[Retric]

> They're serving files to every IP address (no matter what machine is attached to it) that is capable of opening a socket and sending GET.

Legally in the US a “public” web server can have any set of usage restrictions it feels like even without a login screen. Private property doesn’t automatically give permission to do anything even if there happens to be a driveway from the public road into the middle of it.

The law cars about authorized access not the specific technical implementation of access. Which has caused serious legal trouble for many people when they make seemingly reasonable assumptions that say access to someURL/A12.jpg also gives them permission to someURL/A13.jpg etc.

[jMyles]

...but the matter of "what the law cares about" is not really the point of contention here - what matters here is what happens in the real world.
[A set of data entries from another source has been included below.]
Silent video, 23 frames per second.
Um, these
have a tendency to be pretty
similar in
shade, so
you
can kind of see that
In the real world, these requests are being made, and servers are generating responses. So the way to change that is to change the logic of the servers.

[Retric]

> In the real world, these requests are being made, and servers are generating responses.
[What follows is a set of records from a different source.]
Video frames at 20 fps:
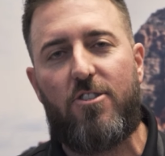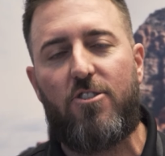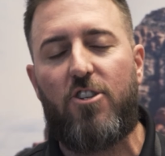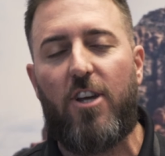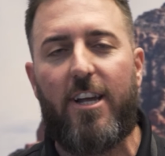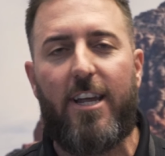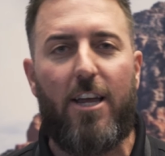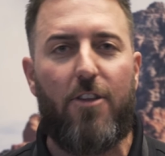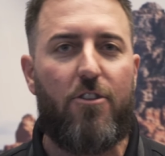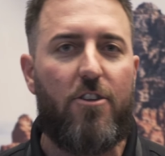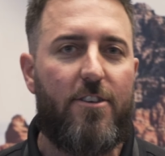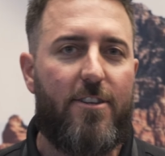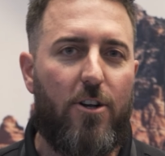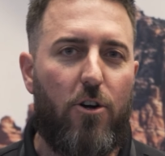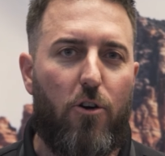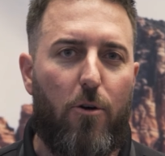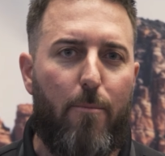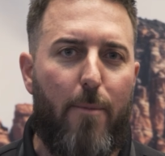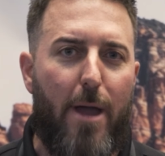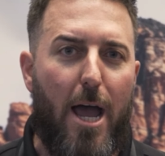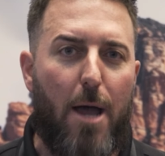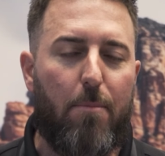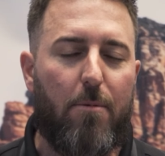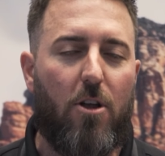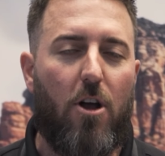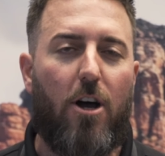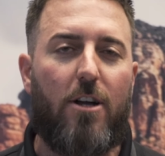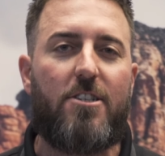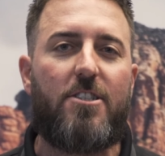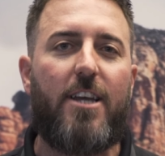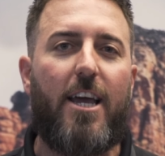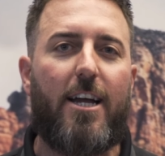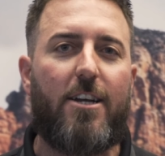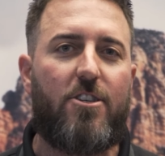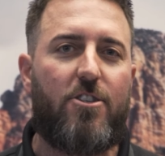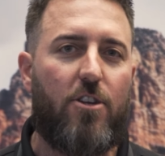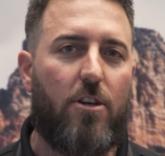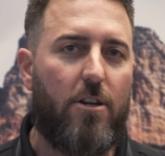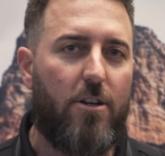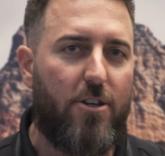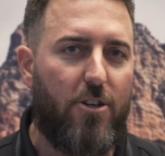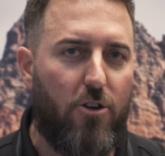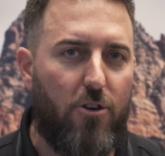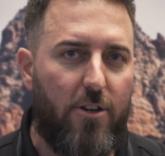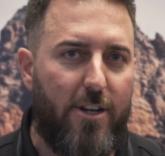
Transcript: check out the dealer map, contact yourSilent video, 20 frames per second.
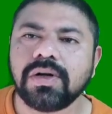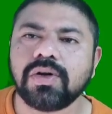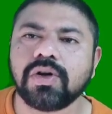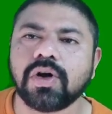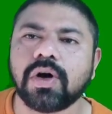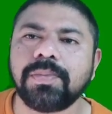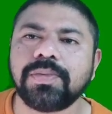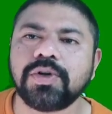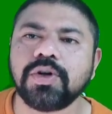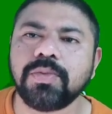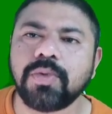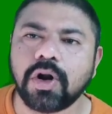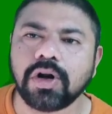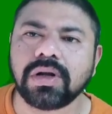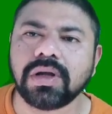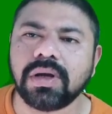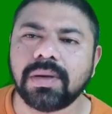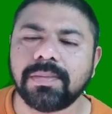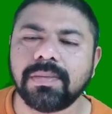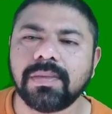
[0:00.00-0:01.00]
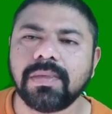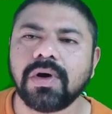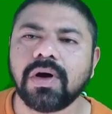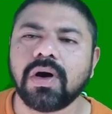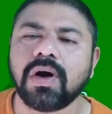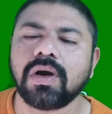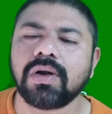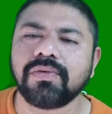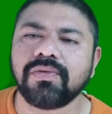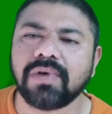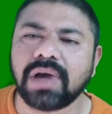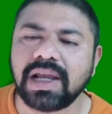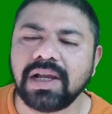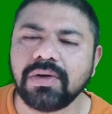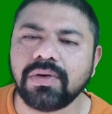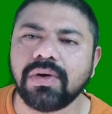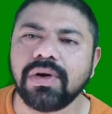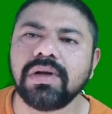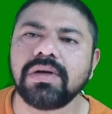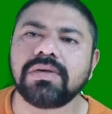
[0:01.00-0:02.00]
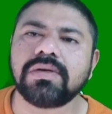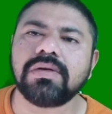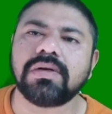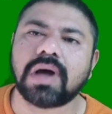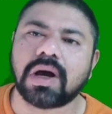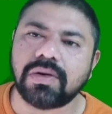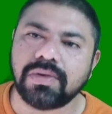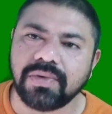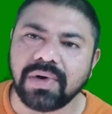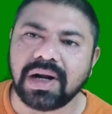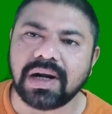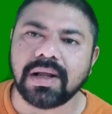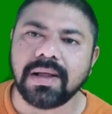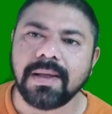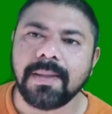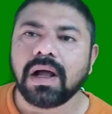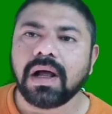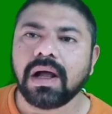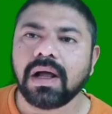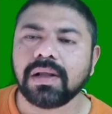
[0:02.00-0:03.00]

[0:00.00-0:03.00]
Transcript: top to bottom or while going to downward,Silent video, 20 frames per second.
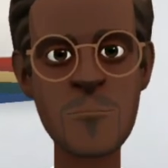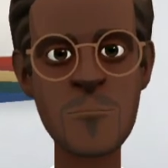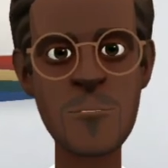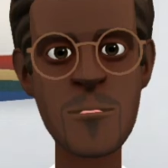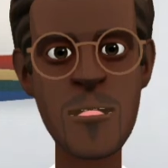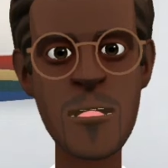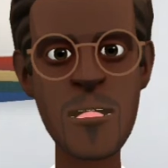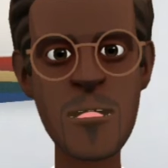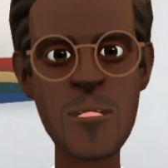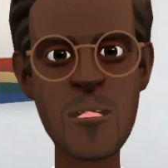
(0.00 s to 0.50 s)
The
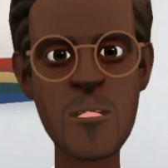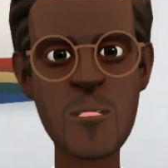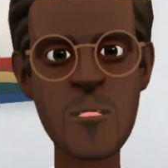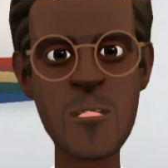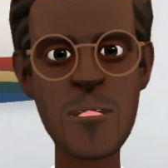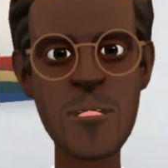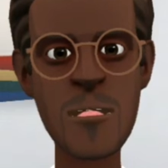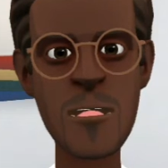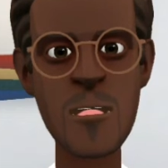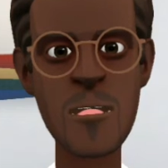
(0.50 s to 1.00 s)
Razer
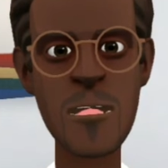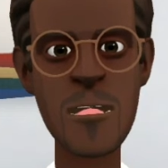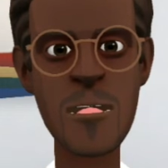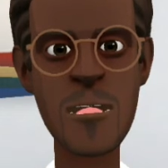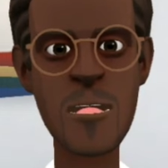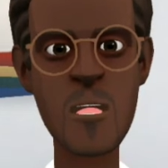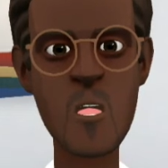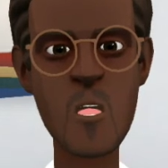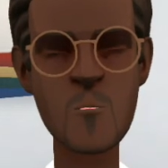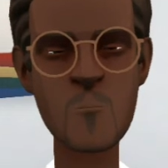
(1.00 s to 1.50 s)
Strider is a
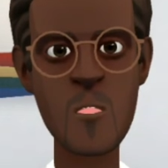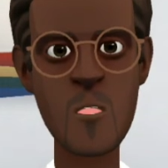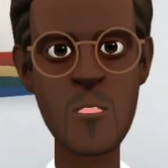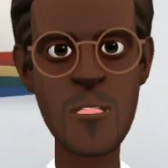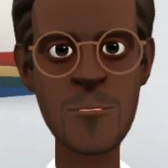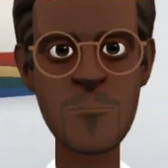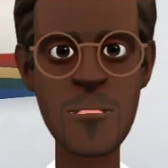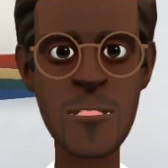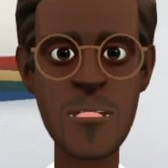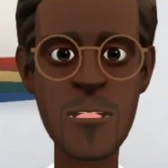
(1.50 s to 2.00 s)
good
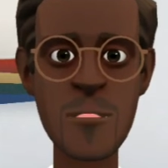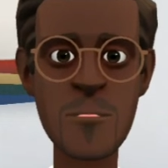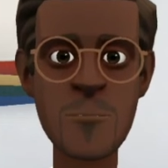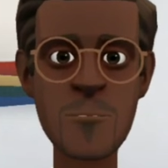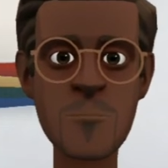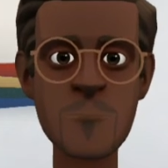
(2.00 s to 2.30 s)
mousepad,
Except that’s not the end of the story.

If you’re running a scraper and risking serious legal consequences when you piss off someone running a server enough, then it suddenly matters a great deal independent of what was going on up to that point. Having already made these requests you’ve just lost control of the situation.

That’s the real world we’re all living in, you can hope the guy running a server is going to play ball but that’s simply not under your control. Which is the real reason large established companies care about robots.txt etc.